The final bit of astronomy of special note in the Works and Days is in reference to the star Sirius.
When the piercing power and sultry heat of the sun abate, and almighty Zeus sends the autumn rains, and men’s flesh comes to feel far easier—for then the star Sirius passes over the heads of men, who are born to misery, only a little while by day and takes greater share of night—then, when it showers its leaves to the ground and stops sprouting, the wood you cut with your axe is least liable to worm. Then remember to hew your timber; it is the season for that work.
Later on Hesiod writes:
But when the artichoke flowers, and the chirping grass-hopper sits in a tree and pours down his shrill song continually from under his wings in the season of wearisome heat, then goats are plumpest and wine sweetest; women are most wanton, but men are feeblest, because Sirius parches head and knees and the skin is dry through heat.

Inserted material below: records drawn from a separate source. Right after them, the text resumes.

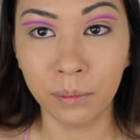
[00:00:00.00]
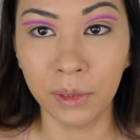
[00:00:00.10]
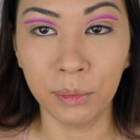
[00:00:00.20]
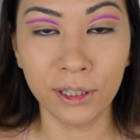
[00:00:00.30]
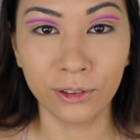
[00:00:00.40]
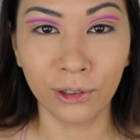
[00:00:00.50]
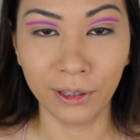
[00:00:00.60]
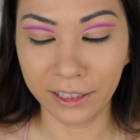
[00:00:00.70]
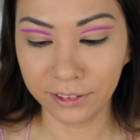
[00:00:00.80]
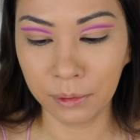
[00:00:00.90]
Maybe because her
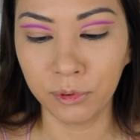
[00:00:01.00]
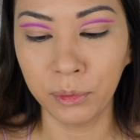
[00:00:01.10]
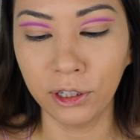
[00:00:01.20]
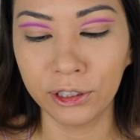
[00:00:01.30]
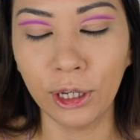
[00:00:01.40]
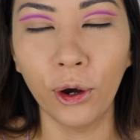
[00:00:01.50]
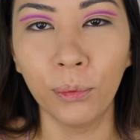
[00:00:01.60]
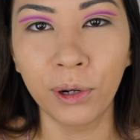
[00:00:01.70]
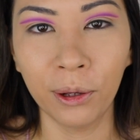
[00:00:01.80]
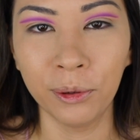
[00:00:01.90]
last name's Malarkey. Oh,
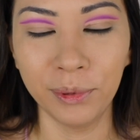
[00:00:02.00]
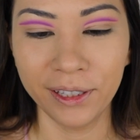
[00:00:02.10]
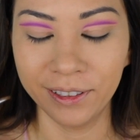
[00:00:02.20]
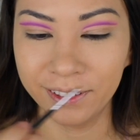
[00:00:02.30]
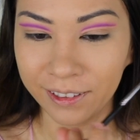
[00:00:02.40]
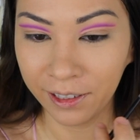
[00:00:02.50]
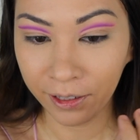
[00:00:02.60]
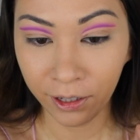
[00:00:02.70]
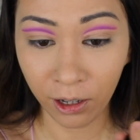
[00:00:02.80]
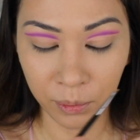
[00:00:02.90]
probably because
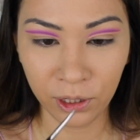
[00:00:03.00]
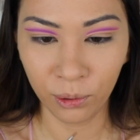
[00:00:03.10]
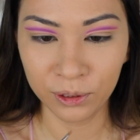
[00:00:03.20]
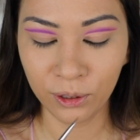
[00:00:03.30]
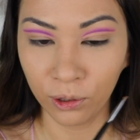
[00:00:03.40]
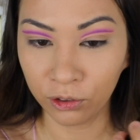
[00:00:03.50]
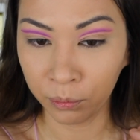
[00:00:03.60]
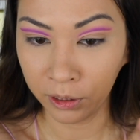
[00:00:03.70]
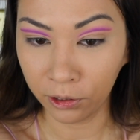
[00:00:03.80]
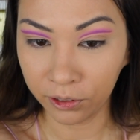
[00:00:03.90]
hubby always calls her
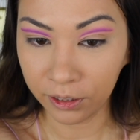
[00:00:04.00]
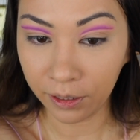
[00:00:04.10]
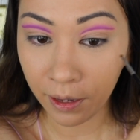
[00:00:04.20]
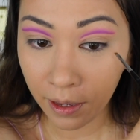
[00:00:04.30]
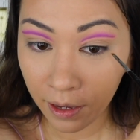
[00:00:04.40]
Malarkey.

This is interesting because the implication is that during the height of summer, the light from Sirius, the brightest star in the sky and also called the dog-star because it was next to Orion and seen as being Orion’s dog, combines with the light from the Sun to produce the hottest days of the year. This is, in fact, where the term the “dog days of summer” originates. Now this is perhaps a plausible theory in its own right, but what is really interesting here is that it means that the ancient Greeks recognized that the stars of the night sky were still in the sky during the day, but simply obscured by the Sun, which is quite a remarkable inference.
Now we should have much more to say about the astronomy of Hesiod since he apparently wrote a poem called “Astronomy” which was unfortunately lost to the ages. Or at least, a poem called “Astronomy” was attributed to him by later authors. As we’ll talk about in the next episode, many, many works of the ancient Greeks were lost which makes it very difficult to pin down exactly who wrote what and what the earliest philosophers believed. But that is a problem for the next full moon. We’ll go over the sources we do have and start to look at the life and ideas of the first Greek astronomer, Thales of Miletus. I hope you’ll join me then. Thank you for listening, and until the next full moon, good night and clear skies.